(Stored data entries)
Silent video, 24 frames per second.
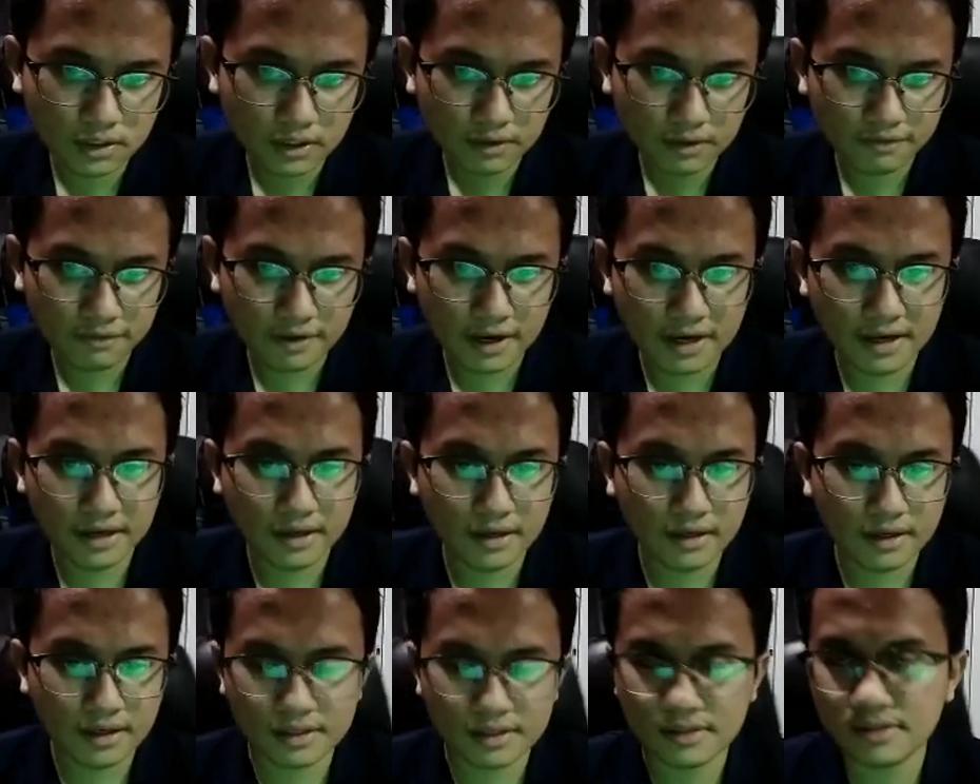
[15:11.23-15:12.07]
if
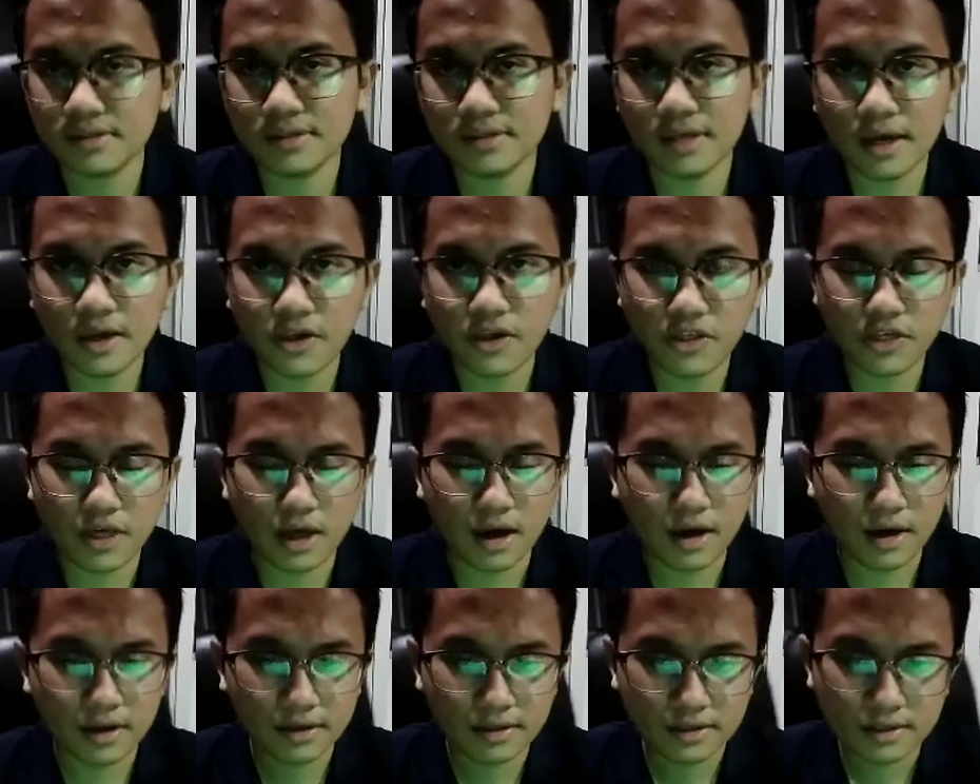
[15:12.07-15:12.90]
I can say
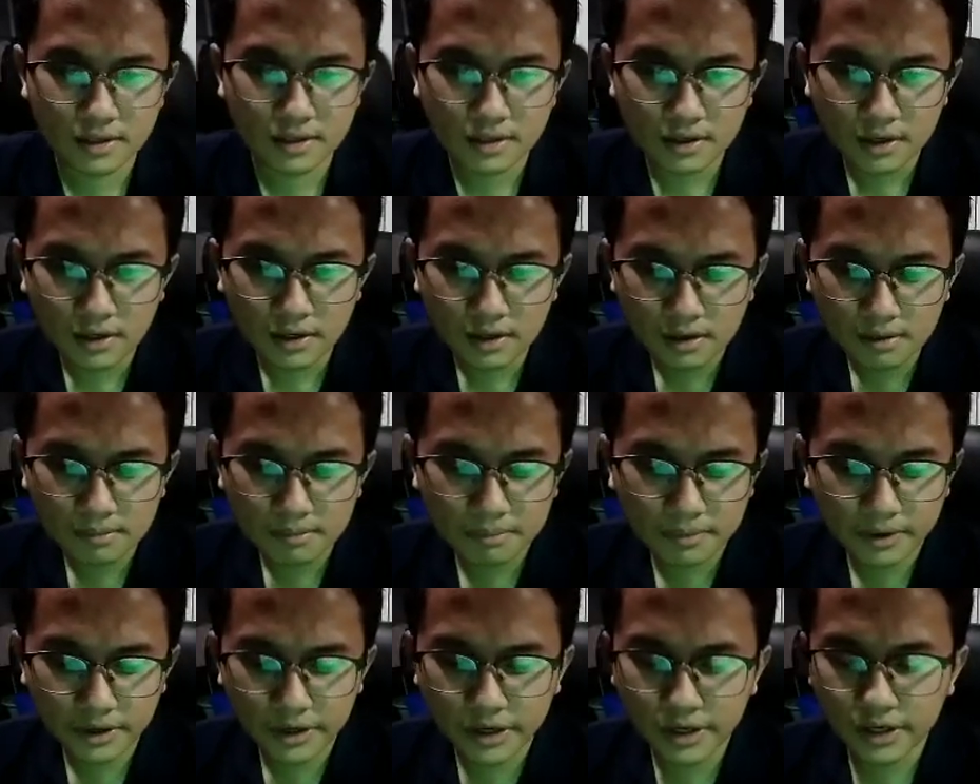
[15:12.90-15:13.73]
that.
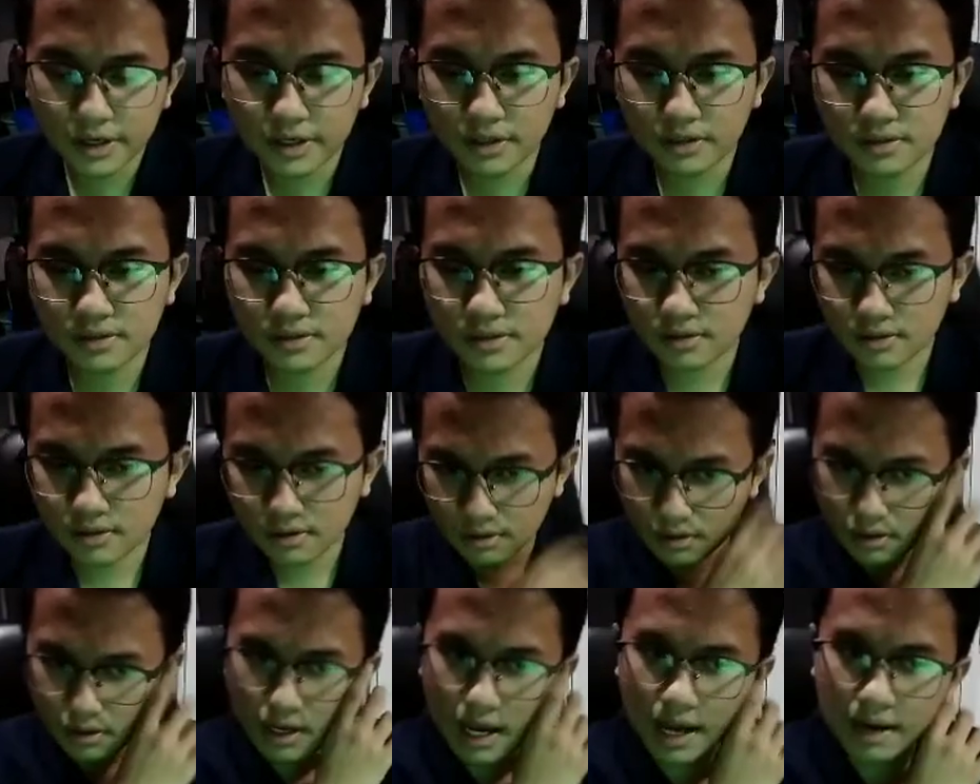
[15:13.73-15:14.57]
But
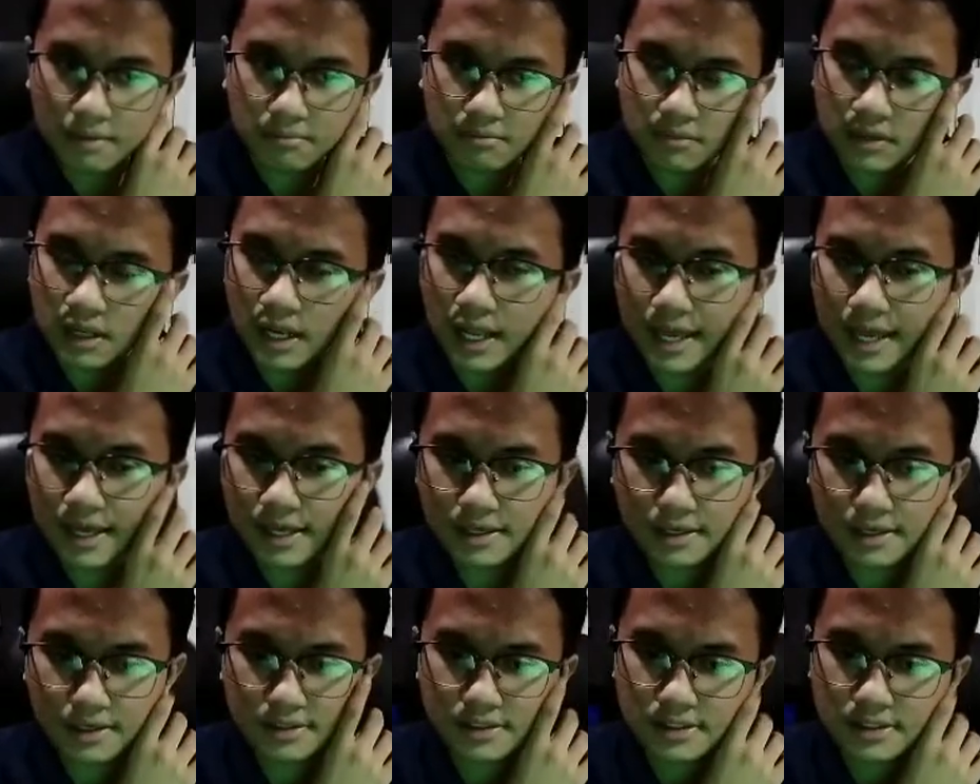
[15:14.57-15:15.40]
I'm
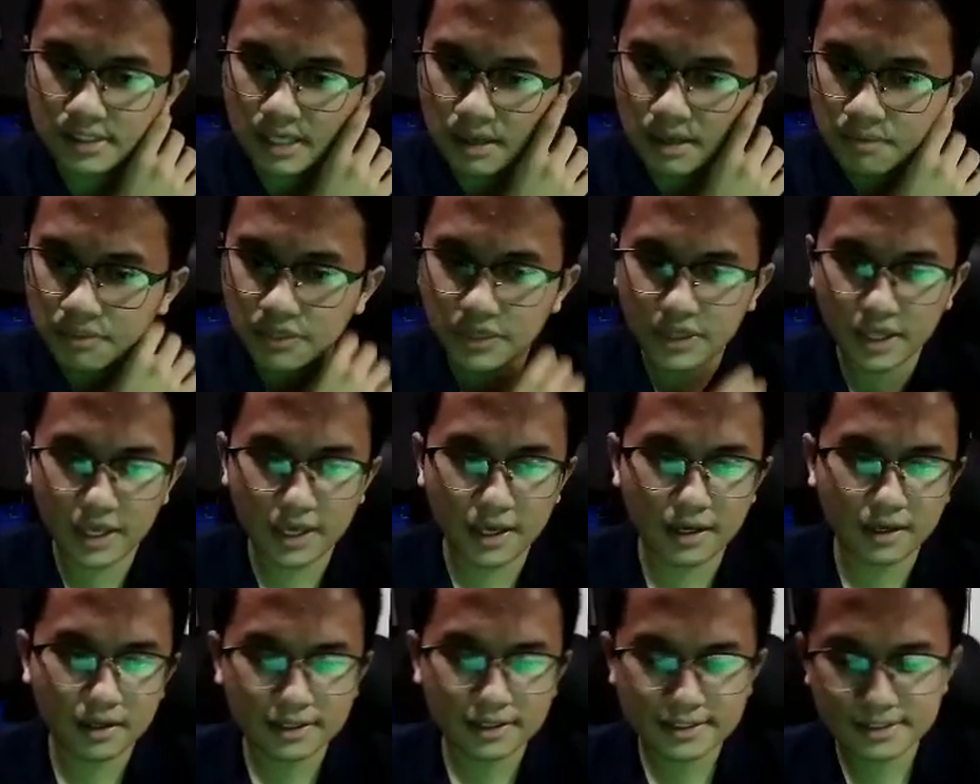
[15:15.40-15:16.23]
lacking something.
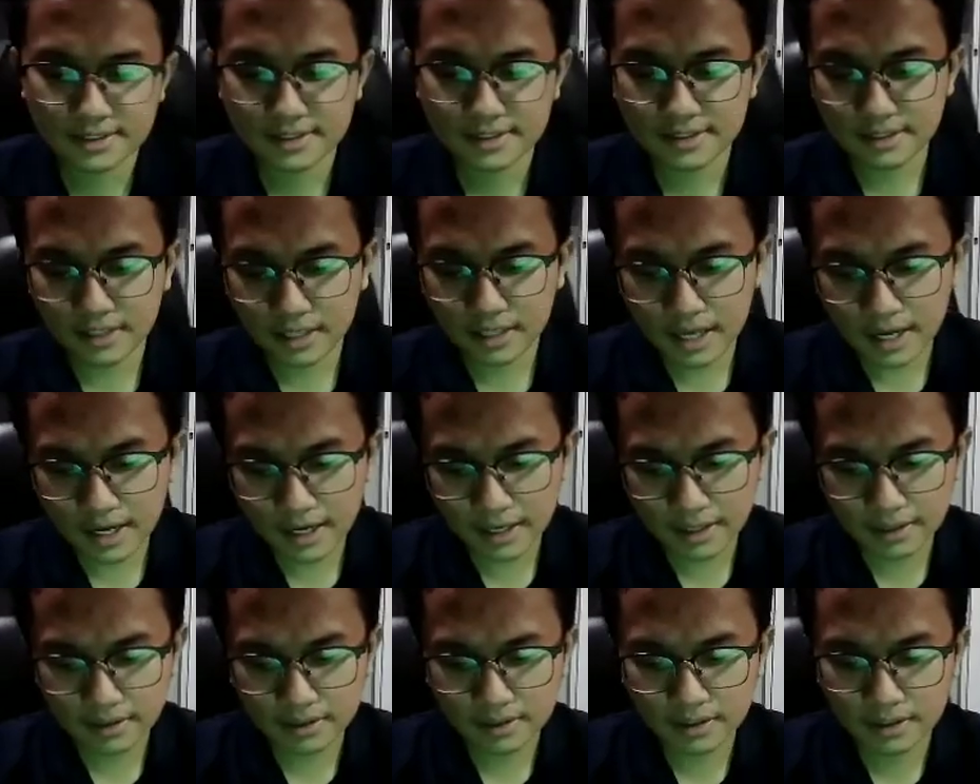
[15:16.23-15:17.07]
It's
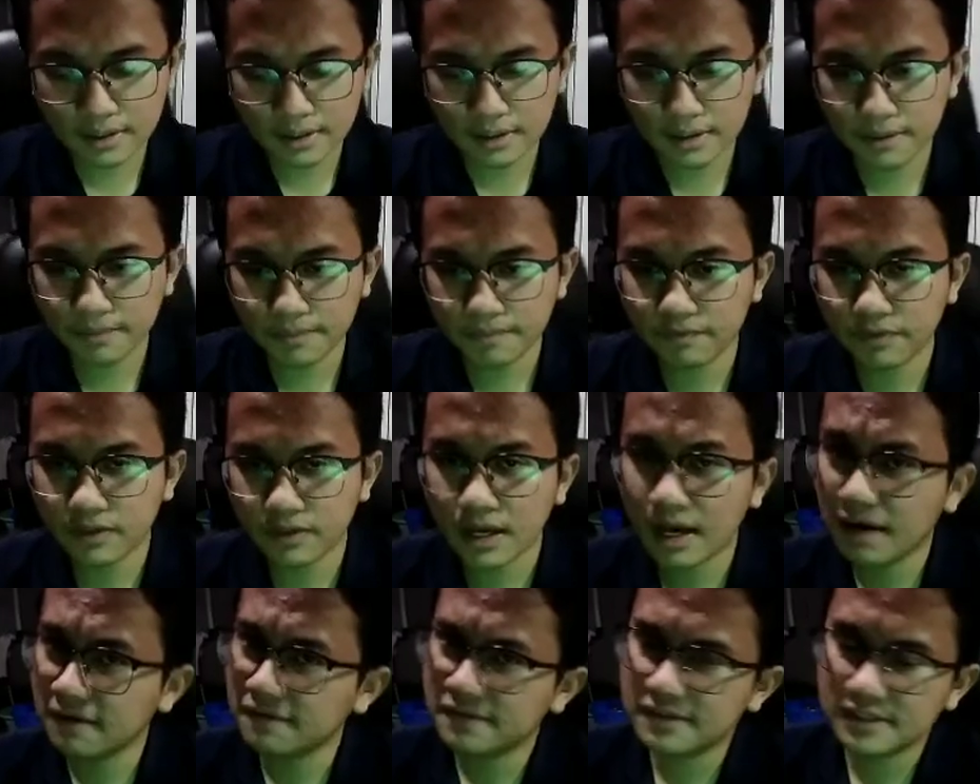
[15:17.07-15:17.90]
like
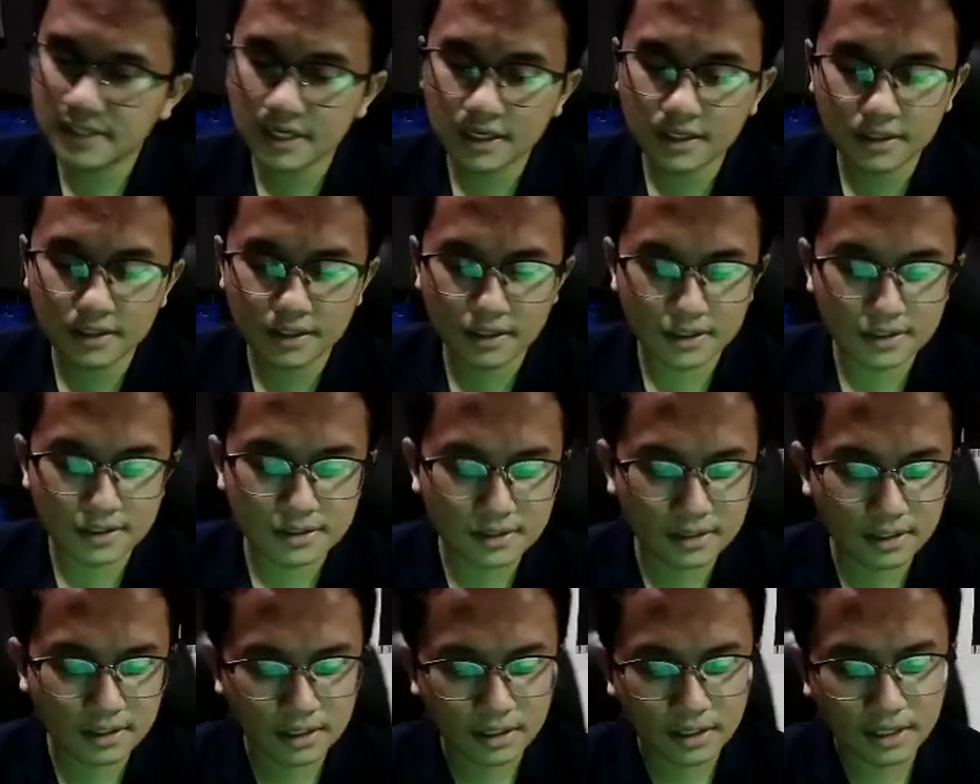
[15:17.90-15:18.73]
I've said this,
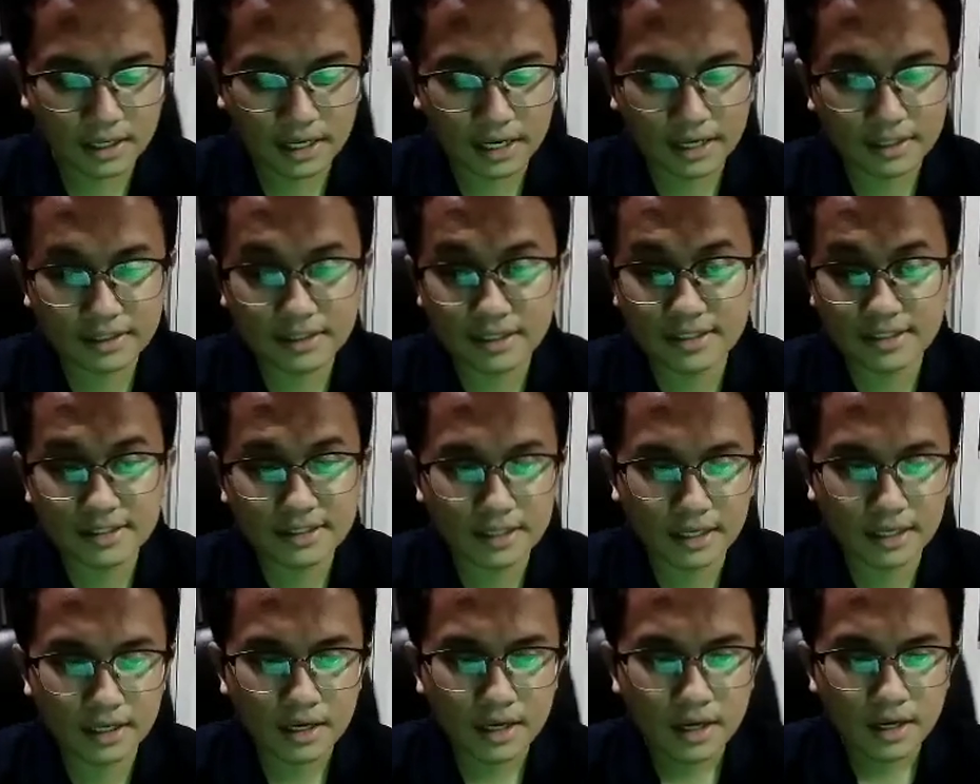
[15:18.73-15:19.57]
the
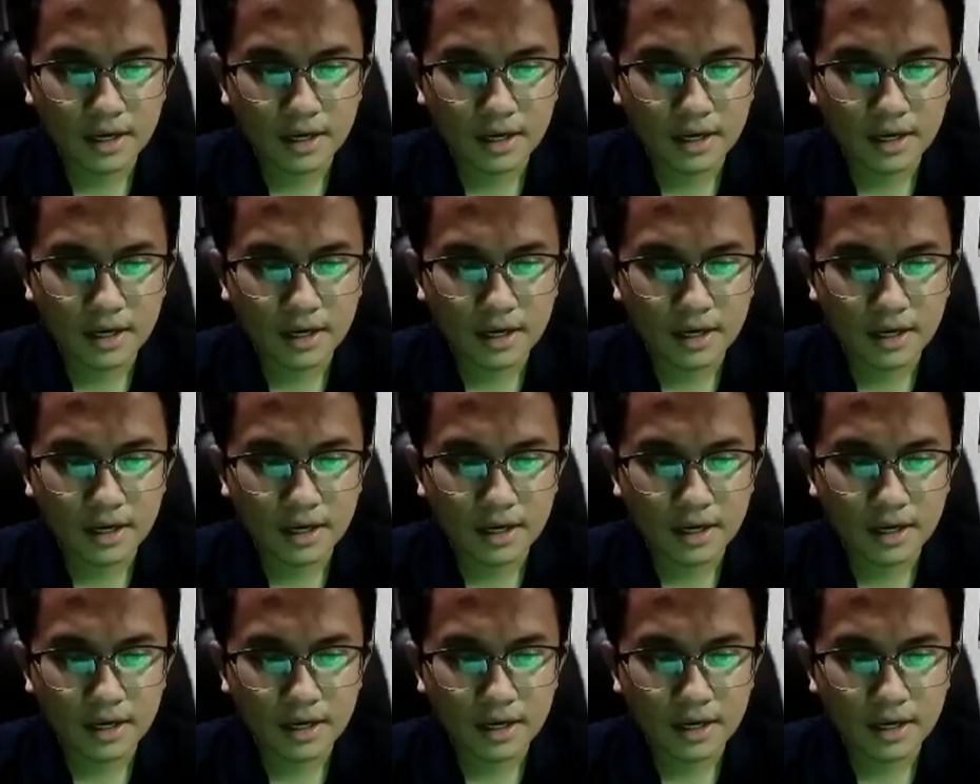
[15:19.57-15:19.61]
characteristic.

_Your goal_
From the line containing "[15:12.90-15:13.73]" through the last line of the entries, copy each line exactly and only those, skipping all pictures.

_Response area_
[15:12.90-15:13.73]
that.
[15:13.73-15:14.57]
But
[15:14.57-15:15.40]
I'm
[15:15.40-15:16.23]
lacking something.
[15:16.23-15:17.07]
It's
[15:17.07-15:17.90]
like
[15:17.90-15:18.73]
I've said this,
[15:18.73-15:19.57]
the
[15:19.57-15:19.61]
characteristic.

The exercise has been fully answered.